Analyst · Crowell, Weedon

So given that outlook, do you see, on a going forward basis, Ship Finance getting more involved in the offshore drilling and harsh environment drilling area on a -- of course, on a price opportunity basis?

Ole B. Hjertaker

Management

Yes, I can confirm that. It's -- I mean, we have the 3 deepwater harsh environment, call it, deepwater drilling units in our portfolio already. We have this jack-up -- harsh environment jack-up, and then we also have a more standard benign water jack-up drilling rig built 2007, and we have some PSVs and anchor handlers. But it's definitely an important part of our portfolio.

Operator

Operator

We'll now take our next question from Eirik Haavaldsen from Pareto Securities.

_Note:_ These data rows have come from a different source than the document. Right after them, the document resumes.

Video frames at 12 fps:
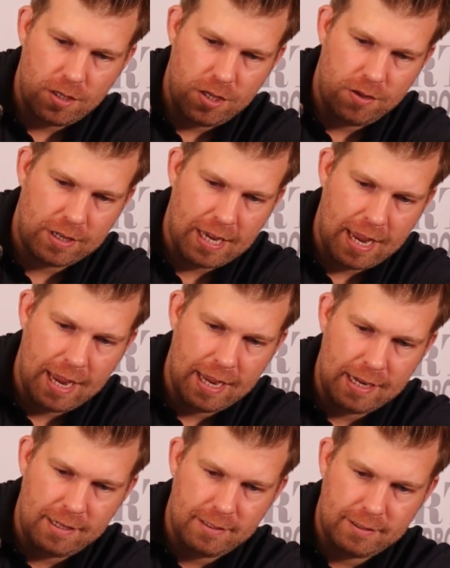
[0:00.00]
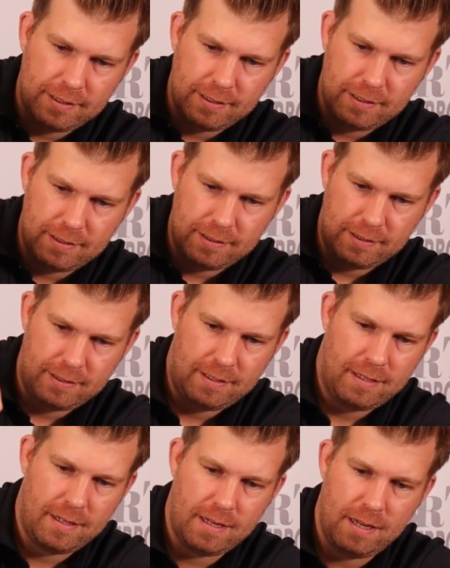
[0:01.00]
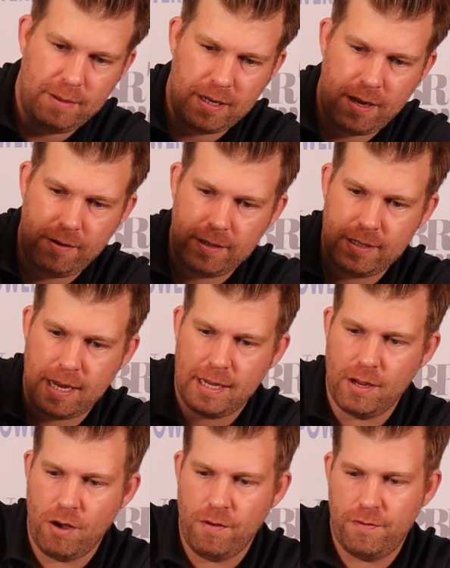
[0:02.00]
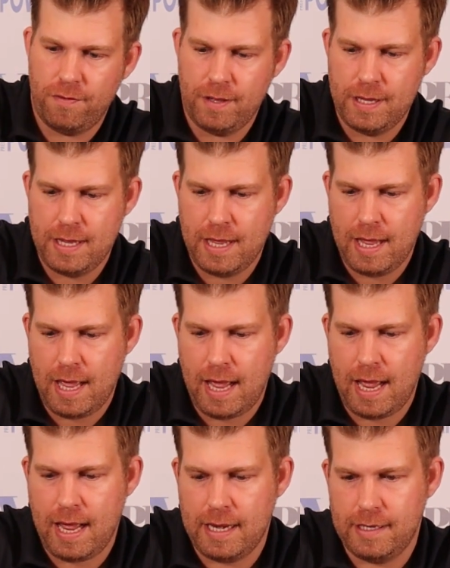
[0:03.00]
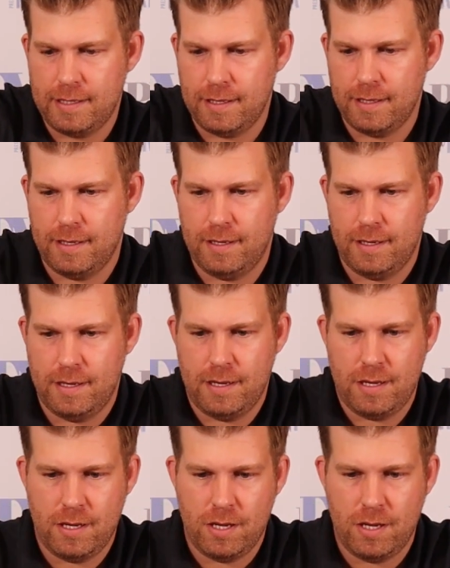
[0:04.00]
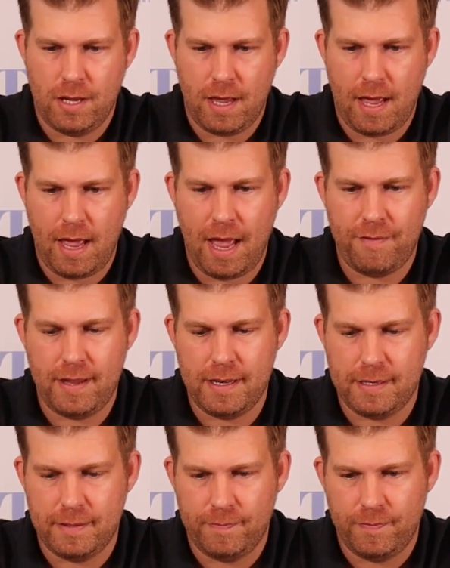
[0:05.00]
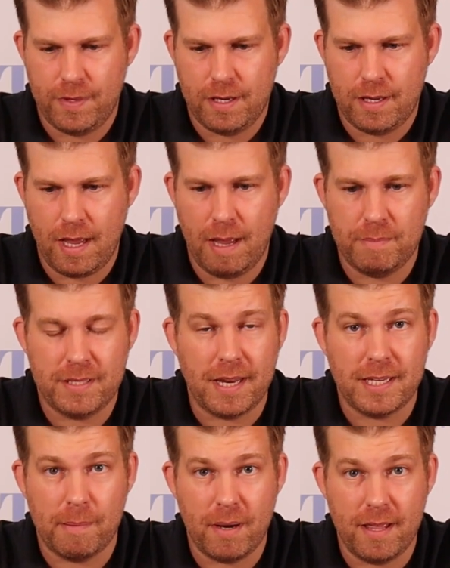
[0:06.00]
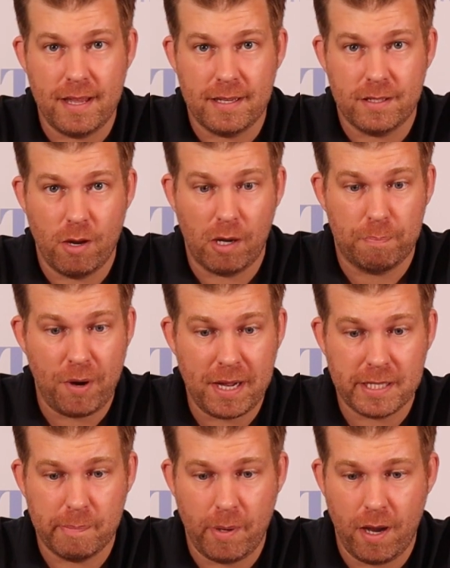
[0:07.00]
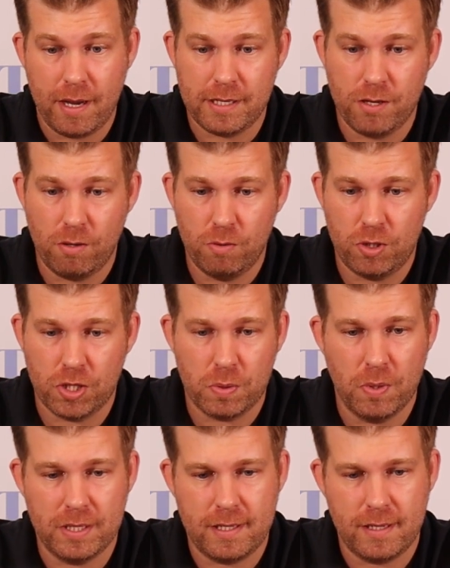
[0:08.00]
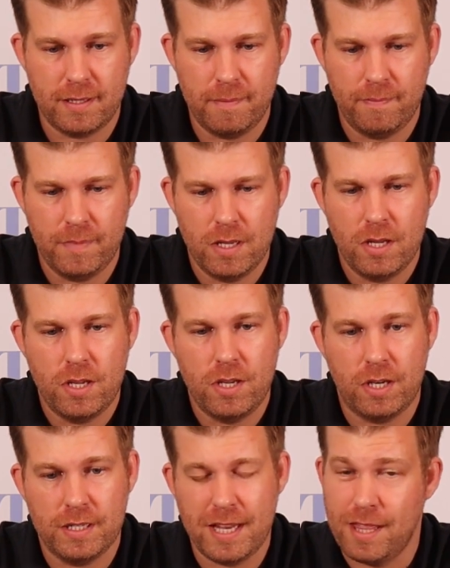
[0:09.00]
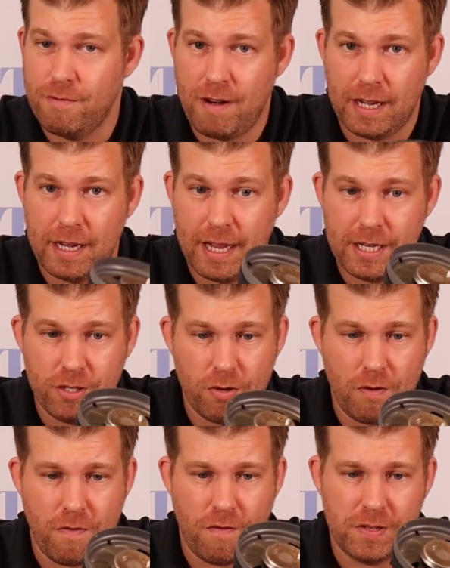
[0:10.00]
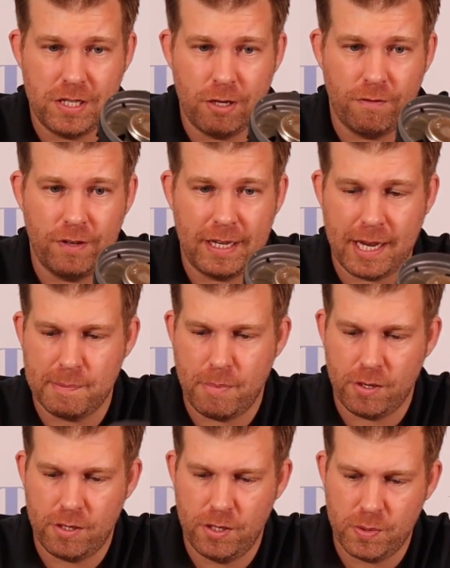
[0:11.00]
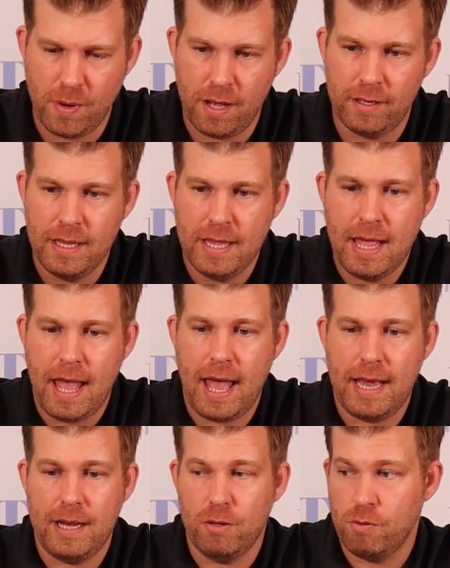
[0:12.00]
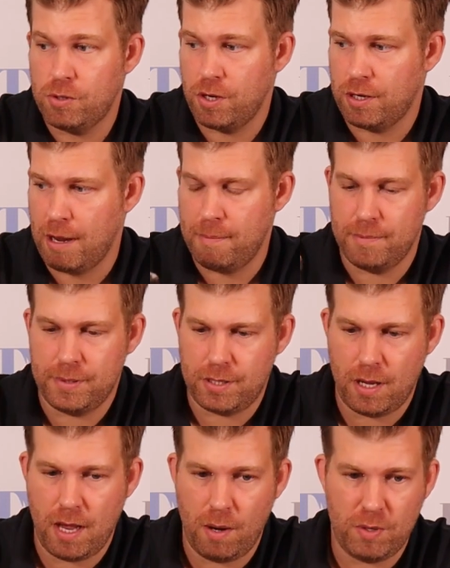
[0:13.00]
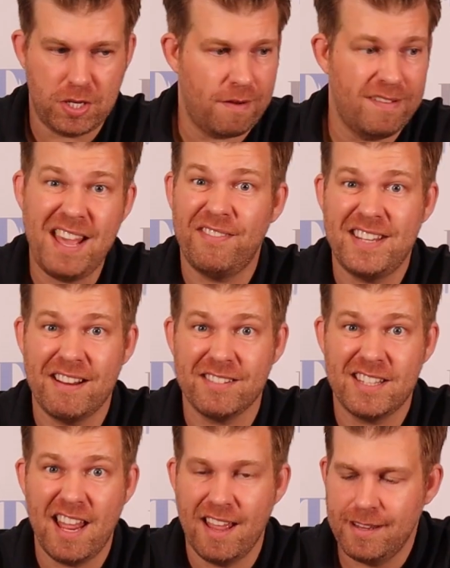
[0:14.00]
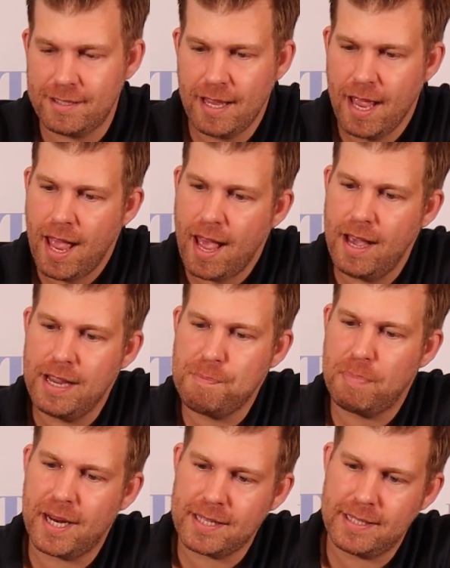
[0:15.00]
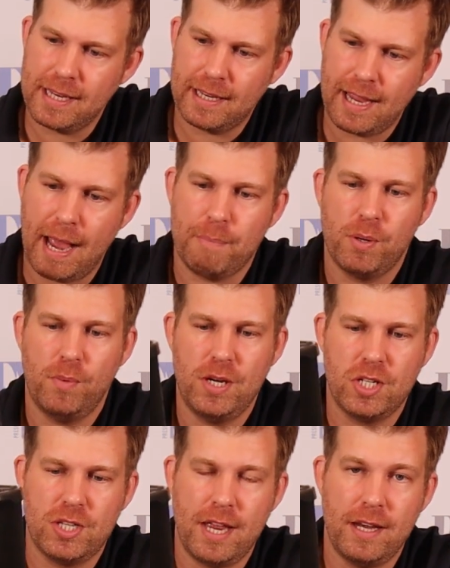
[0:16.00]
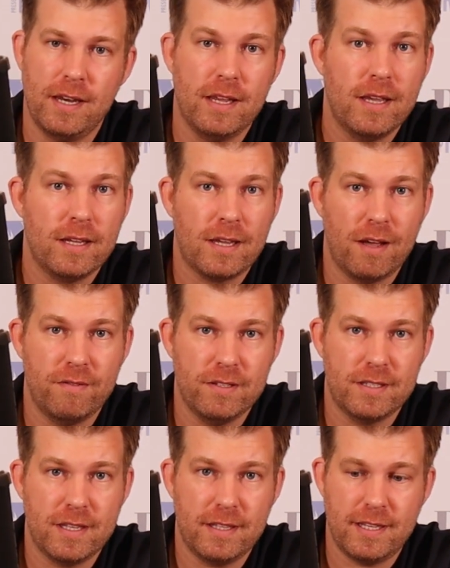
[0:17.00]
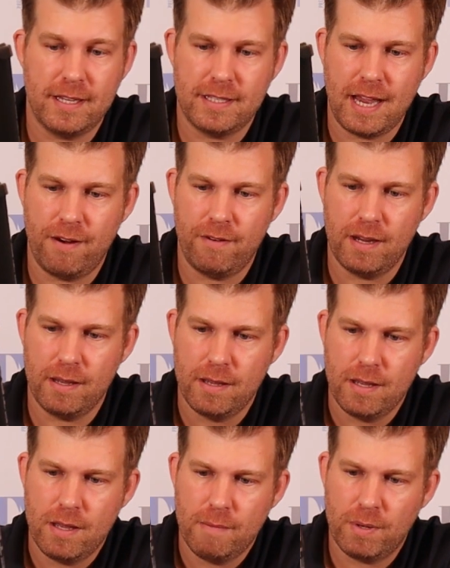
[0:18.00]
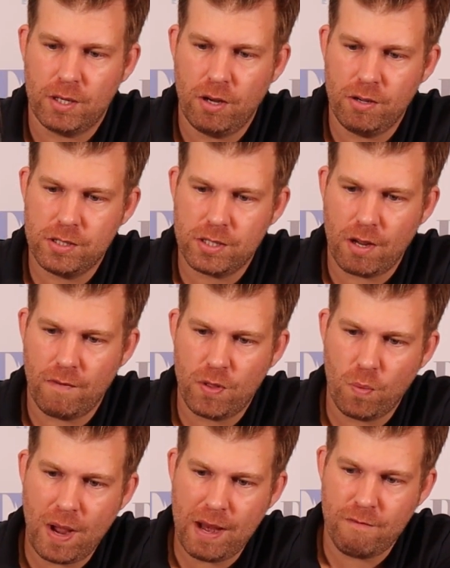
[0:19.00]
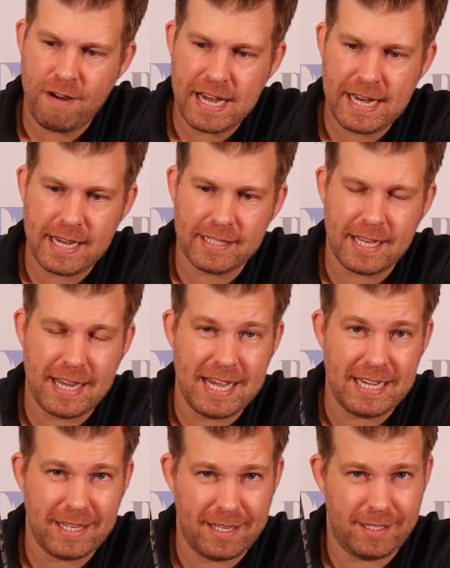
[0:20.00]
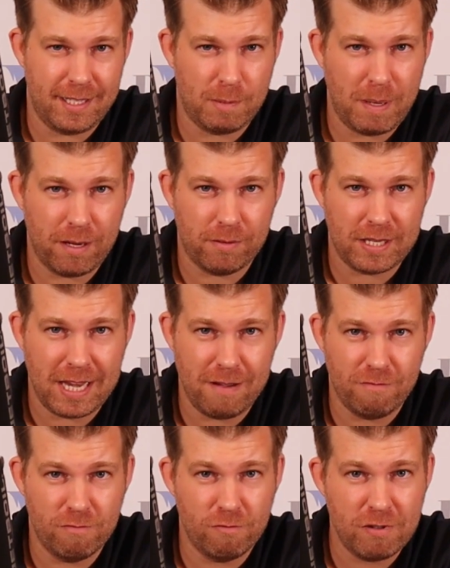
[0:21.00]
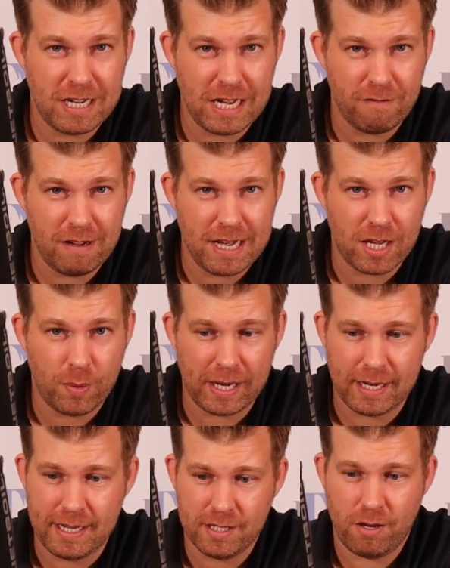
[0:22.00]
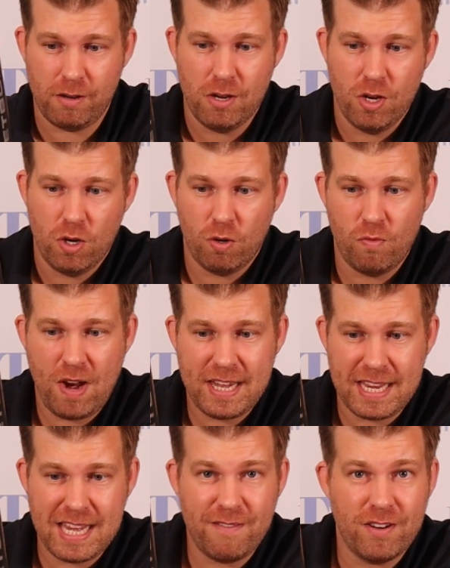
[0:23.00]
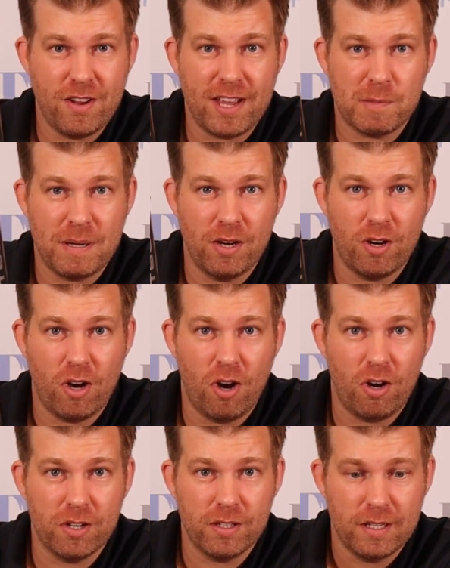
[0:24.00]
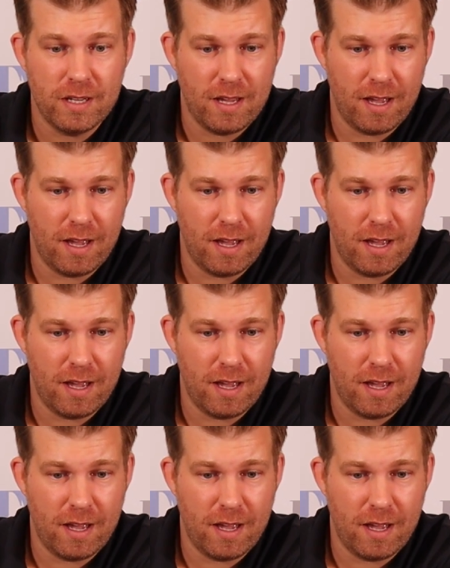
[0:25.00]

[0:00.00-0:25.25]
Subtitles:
you can, here we go, take it off and have it set up like this. So it breaks apart, it's not all just one system. You can take the regulator off, obviously off a gas bottle as well. And then it also comes, which I've left downstairs, a plastic cap, which then covers this area. Because of the way it radiates the heat, this dispels heat really, really quickly. So already, even though that's been on a hot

Eirik Haavaldsen - Pareto Securities AS, Research Division

Analyst · Pareto Securities

I actually have my question answered previously. But how are you thinking in terms of your cash position now at $41 million? How comfortable are you with that going forward?

Ole B. Hjertaker

Management

Well, the way we manage our liquidity is to -- we think it's more efficient for us to reduce drawn amounts on revolving credit instead of necessarily holding it them on deposit accounts earning virtually nothing. So the combined, call it, available liquidity at quarter end was around $260 million or so. And we can draw on that any day if we like to. So we are quite comfortable with our liquidity position.

Operator

Operator

[Operator Instructions] So it appears that we have no further questions.

Ole B. Hjertaker

Management

Okay. So thank you. And then, I would like to thank everyone for participating in our second quarter conference call. And if you have any follow-up questions, there are contact details in the press release. Have a nice day.

Operator

Operator

Ladies and gentlemen, that will conclude today's conference call. Thank you for your participation. You may now disconnect.